Hindari suara keras, ramai dan kebisingan.
2.
Hindari diet yang berlemak.Hal-hal lain yang dianjurkan ialah hindari
dingin yang berlebihan, rokok yang berlebihan dan stres. Anemia,
kekuranganvitamin dan insufisiensi kardiovaskular juga harus segera diobati.
DAFTAR
PUSTAKA
Carpenito,
Lynda Juall. 2001. Buku Saku Diagnosis Keperawatan. EGC.
Jakarta.
George L, Adams. 1997. BOEIS : Buku ajar Penyakit THT. Edisi 6. EGC. Jakarta.
Iskandar,
H. Nurbaiti,dkk 1997. Buku Ajar Ilmu
Penyakit THT. Balai Penerbit FKUI. Jakarta.
Mukmin,
Sri; Herawati, Sri. 1999. Teknik
Pemeriksaan THT. Laboratorium Ilmu Penyakit THT, FK UNAIR. Surabaya.
Pedoman
Diagnosis dan Terapi, Lab/UPF Ilmu Penyakit Telinga, Hidung dan
Tenggorokan RSUD Dr Soetomo Surabaya
Tenggorokan RSUD Dr Soetomo Surabaya
Rukmin, Sri; Herawati, Sri. 1999. Teknik Pemeriksaan THT. EGC. Jakarta.
Soetirto, Indro.2003. Tuli Akibat Bising dalam Buku Ajar
Ilmu Penyakit Telinga Hidung Tenggorok Ed.3 Editor: H. Efiaty A.Soepardi
dkk. Jakarta: FKUI
nice postingan, visit here for information all about aceh , saleum aneuk nanggroe
BalasHapustuli sensorineural
pertanda ejakulasi dini
BalasHapusEjakulasi dini tak cuma berlangsung waktu jalankan jalinan seksual, melainkan tengah mampu berlangsung sewaktu masturbasi.
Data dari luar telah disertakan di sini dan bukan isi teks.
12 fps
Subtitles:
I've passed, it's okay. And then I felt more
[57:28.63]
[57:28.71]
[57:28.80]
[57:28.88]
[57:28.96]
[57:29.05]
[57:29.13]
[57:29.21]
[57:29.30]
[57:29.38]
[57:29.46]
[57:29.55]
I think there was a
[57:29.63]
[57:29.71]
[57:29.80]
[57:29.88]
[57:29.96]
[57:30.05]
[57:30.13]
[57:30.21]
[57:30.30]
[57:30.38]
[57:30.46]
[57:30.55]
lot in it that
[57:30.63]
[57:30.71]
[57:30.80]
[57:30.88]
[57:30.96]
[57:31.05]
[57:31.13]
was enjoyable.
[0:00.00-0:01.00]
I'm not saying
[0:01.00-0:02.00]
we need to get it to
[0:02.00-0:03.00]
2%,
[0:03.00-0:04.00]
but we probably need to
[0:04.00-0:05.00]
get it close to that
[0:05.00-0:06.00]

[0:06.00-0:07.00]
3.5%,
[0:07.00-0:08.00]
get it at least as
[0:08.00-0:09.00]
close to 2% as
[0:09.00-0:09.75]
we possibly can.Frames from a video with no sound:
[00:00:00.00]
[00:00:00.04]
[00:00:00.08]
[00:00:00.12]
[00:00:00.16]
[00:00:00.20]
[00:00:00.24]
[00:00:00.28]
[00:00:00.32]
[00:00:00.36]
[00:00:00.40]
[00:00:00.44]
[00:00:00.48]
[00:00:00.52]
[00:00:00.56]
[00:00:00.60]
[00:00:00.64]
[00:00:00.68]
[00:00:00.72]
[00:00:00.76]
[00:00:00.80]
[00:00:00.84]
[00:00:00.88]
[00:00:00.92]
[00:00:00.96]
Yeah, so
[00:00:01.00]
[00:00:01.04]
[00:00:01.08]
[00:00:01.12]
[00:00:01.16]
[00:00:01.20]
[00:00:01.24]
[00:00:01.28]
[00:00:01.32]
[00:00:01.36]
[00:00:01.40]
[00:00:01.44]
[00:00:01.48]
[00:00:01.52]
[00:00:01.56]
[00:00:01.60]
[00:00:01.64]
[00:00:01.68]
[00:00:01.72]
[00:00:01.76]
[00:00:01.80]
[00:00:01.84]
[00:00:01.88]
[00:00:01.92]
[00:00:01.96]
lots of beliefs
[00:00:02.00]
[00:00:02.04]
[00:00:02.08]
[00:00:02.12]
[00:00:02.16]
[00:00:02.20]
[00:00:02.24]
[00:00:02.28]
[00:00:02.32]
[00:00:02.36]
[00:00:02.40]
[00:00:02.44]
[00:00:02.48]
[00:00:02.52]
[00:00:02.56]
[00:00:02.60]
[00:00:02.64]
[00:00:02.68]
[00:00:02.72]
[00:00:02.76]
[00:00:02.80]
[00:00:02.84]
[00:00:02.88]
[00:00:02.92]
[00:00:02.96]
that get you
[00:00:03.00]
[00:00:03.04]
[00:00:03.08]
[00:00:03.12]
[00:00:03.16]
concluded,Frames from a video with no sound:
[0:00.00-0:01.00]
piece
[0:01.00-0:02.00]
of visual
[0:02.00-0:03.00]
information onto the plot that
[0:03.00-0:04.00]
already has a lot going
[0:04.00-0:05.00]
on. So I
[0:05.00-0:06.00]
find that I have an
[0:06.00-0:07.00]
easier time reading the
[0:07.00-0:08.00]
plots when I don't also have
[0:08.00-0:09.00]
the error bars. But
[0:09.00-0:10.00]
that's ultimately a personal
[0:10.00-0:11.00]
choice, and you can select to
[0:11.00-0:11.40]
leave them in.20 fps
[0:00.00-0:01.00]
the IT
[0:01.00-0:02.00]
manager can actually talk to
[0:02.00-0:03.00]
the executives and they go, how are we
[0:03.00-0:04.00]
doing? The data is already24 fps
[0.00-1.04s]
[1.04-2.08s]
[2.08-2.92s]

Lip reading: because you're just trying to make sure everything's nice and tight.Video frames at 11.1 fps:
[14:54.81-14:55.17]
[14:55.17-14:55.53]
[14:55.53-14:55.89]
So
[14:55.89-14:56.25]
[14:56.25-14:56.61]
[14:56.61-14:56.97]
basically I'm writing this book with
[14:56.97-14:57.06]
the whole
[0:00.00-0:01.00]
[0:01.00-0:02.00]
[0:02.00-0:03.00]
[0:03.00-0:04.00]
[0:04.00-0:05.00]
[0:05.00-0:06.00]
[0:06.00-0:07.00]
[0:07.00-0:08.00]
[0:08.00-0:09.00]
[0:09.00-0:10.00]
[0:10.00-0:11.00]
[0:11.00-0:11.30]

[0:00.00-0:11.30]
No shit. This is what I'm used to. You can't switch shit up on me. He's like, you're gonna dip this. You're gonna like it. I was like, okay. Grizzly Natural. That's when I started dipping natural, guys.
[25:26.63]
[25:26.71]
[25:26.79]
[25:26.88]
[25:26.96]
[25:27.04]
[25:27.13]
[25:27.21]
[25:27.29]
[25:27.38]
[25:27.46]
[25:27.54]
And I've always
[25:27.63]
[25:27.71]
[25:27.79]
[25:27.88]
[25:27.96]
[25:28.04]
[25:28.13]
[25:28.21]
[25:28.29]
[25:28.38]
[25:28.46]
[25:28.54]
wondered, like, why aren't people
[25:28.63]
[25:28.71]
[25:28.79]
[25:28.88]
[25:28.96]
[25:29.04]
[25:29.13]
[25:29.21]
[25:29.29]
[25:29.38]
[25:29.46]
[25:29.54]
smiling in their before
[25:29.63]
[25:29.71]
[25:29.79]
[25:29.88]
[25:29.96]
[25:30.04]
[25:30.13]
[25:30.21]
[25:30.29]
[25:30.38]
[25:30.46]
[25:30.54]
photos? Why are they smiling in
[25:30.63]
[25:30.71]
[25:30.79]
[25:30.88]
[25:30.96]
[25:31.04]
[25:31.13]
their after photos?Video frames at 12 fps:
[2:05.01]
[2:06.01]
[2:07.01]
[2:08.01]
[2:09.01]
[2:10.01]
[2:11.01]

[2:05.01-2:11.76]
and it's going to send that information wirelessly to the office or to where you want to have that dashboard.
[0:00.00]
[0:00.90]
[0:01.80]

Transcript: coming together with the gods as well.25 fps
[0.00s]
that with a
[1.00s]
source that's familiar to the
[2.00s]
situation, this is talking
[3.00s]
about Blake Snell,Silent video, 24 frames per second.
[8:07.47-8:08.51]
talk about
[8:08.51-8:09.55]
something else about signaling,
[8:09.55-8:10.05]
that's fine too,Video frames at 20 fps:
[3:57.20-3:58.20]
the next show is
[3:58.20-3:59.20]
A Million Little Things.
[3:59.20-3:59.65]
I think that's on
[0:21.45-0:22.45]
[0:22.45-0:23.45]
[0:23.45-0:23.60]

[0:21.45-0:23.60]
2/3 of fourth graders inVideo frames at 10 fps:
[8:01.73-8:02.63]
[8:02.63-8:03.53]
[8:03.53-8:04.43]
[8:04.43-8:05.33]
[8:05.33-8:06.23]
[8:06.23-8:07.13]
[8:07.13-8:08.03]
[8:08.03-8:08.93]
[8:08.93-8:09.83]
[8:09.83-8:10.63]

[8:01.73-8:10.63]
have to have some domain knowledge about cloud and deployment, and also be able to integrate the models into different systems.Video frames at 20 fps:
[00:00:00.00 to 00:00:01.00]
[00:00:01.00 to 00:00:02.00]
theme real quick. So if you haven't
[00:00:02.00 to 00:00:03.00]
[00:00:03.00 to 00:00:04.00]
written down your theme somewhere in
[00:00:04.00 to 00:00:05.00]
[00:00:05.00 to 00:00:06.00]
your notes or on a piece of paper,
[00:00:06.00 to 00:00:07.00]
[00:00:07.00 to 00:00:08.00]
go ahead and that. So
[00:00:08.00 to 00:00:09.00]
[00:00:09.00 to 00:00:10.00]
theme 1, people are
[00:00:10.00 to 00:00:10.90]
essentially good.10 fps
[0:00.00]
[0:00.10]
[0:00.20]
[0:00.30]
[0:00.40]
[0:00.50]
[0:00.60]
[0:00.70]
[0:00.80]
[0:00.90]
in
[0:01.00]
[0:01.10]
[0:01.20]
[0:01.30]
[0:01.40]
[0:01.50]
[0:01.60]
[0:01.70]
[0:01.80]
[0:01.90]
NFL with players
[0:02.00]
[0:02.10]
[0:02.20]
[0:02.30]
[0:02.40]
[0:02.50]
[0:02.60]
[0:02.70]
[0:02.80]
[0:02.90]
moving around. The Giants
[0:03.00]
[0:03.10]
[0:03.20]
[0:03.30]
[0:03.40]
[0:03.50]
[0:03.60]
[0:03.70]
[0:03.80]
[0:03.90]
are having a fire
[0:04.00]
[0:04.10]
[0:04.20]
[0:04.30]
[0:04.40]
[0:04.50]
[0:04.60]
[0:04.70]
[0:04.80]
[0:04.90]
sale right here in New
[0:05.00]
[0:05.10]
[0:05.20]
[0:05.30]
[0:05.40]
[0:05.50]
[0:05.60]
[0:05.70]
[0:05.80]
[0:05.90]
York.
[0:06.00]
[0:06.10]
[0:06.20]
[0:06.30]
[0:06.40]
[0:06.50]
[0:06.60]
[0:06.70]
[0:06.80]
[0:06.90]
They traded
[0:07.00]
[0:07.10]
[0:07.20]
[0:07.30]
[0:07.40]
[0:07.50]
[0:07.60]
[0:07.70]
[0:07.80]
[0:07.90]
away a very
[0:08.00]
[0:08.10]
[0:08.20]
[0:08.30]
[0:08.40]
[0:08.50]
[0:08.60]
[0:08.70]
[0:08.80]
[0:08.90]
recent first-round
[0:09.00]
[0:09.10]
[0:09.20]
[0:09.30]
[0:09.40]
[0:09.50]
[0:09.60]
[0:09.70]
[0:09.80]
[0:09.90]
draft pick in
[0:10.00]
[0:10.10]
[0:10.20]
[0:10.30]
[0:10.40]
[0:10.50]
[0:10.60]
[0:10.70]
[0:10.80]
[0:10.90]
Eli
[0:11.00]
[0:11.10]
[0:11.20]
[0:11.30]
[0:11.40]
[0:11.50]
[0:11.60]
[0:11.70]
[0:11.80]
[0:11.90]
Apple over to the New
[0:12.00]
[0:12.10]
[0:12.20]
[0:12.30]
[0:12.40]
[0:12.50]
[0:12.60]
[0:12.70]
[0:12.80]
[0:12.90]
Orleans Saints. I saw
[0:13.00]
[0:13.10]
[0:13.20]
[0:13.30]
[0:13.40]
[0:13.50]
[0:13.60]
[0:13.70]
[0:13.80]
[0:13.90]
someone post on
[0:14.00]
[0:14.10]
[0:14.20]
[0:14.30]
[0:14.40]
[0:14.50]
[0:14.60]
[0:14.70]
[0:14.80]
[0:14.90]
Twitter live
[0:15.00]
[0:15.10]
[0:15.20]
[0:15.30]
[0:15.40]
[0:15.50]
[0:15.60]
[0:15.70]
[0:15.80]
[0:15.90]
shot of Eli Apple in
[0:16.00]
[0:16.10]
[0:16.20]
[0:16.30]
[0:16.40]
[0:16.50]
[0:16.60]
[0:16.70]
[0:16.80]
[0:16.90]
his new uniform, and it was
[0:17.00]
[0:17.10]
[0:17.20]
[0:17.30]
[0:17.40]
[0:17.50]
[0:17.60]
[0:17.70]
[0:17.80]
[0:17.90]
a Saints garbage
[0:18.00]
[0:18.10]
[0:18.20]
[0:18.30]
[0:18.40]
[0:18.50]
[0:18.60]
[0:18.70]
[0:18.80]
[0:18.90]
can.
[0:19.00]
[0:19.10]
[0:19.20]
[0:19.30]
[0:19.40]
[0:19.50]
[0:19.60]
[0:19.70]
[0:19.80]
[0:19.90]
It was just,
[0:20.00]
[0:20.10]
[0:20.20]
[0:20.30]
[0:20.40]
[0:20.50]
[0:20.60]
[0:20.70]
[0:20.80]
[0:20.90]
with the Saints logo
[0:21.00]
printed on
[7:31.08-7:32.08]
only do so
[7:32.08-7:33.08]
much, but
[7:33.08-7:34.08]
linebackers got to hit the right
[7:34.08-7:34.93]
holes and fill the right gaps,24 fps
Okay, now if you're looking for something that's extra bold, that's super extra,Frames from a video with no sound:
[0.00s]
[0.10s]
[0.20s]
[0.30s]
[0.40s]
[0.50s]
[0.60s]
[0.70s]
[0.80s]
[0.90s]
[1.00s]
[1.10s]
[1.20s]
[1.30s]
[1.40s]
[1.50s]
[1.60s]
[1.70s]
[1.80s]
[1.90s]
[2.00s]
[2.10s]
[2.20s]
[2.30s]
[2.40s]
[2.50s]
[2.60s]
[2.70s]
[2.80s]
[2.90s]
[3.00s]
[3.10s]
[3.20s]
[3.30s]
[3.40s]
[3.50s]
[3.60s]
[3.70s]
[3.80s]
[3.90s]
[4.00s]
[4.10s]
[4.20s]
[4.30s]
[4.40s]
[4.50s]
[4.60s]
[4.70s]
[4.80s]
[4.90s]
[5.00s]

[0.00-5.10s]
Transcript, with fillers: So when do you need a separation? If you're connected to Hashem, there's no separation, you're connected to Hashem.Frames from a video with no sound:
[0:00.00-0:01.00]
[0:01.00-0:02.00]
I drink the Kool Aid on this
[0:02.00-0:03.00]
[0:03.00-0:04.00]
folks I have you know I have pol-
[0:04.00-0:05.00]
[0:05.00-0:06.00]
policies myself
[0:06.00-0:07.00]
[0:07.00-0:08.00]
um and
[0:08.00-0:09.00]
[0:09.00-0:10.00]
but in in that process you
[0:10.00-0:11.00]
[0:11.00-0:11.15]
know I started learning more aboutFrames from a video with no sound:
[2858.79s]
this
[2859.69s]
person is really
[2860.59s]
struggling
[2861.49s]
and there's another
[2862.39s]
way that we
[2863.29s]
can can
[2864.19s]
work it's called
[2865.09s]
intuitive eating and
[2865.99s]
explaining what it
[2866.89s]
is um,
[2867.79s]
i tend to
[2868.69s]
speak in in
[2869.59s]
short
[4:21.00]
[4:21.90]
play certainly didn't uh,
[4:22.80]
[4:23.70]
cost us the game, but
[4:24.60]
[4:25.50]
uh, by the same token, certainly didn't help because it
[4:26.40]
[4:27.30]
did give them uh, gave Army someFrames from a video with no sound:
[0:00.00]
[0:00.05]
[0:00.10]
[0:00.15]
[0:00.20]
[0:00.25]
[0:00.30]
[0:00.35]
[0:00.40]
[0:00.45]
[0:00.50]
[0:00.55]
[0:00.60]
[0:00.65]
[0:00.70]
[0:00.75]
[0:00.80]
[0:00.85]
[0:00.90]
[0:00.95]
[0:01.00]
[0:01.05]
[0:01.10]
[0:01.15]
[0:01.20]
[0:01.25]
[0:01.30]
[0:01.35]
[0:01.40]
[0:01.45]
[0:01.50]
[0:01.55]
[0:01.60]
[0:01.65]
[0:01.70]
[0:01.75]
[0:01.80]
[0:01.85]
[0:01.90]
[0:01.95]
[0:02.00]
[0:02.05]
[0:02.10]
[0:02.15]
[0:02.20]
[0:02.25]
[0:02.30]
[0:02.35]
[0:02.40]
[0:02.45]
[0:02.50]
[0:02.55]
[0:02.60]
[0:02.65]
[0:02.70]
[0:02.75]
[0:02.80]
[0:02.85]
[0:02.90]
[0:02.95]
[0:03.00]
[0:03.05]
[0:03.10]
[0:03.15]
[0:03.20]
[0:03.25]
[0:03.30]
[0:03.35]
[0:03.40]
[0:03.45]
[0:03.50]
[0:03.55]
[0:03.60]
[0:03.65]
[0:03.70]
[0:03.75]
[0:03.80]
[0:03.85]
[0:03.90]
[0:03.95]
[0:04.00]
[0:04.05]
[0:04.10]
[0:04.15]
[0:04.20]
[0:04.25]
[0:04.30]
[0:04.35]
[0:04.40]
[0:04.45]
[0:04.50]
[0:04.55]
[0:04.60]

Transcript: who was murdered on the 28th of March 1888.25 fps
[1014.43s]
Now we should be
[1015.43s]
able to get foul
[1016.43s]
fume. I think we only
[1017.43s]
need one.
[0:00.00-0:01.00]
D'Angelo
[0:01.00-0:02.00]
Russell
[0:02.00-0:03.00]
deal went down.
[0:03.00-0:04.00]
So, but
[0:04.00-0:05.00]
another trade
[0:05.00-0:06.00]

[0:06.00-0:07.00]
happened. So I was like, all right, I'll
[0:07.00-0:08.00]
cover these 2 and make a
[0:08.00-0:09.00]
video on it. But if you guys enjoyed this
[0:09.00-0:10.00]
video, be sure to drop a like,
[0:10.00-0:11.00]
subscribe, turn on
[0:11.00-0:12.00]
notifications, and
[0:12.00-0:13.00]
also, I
Ejakulasi dini diklasifikasikan jadi dua, ialah ejakulasi dini hakiki dan ejakulasi dini sekunder. dengan cara logika, Klinik Apollo piawai Kelamin Jakarta ejakulasi dini radikal mampu ditandai dengan:
• Ejakulasi yg senantiasa atau nyaris senantiasa berjalan dekat tunggal menit penetrasi vagina.
• Ketidakmampuan pada mengembalikan ejakulasi terhadap tiap-tiap atau nyaris tiap-tiap penetrasi vagina.
• Konsekuensi pribadi yg negatif, seperti frustasi, tensi atau menghindari keintiman seksual.
• pertanda Ejakulasi dini sekunder nyaris serupa bersama ejakulasi dini mendasar, bedanya ejakulasi dini sekunder berlangsung sesudah kamu sempat sehat asal ejakulasi dini radikal, selanjutnya berlangsung lagi.
Apabila kamu memiliki persen Pengobatan ejakulasi dini yg ampuh di atas, sebaiknya kamu cepat bagi lakukan pengobatan sebelum pertanyaan kamu kerugian bakal makin memperparah keadaan badan anda.
Demikian sebentar tasyrih mengenai Pengobatan ejakulasi dini yg ampuh, jikalau timbil terkandung menyosor kamu, langsung diobati, pengobatan Klinik Apollo profesional kelamin yg telah terjamin khasitanya memulihkan penderita bermacam macam problem kelamin Andrologi dan Ginekologi.
“ aku awal Klinik Apollo biaya terjangkau memiliki pemecahan guna memulihkan perkara kamu “
Jika kamu meraup urusan di atas, kepada berita lebih lanjut dan silakan dengar pendapat cepat bersama “ DOKTER ONLINE free “ 021-62303060 / 0813-1518-6262
article from: Klinik Andrologi
Peringatan : Sekali lagi apabila anda merasa artikel ana belum terang atau ada hal lain, sehingga kamu dapat klik Chat Online, di mana profesional saya dapat menjawab keluhan kamu, atau hubungi nomer (021)-62303060. Klinik Apollo Jakarta mengharapkan mudah-mudahan kamu selalu sembuh.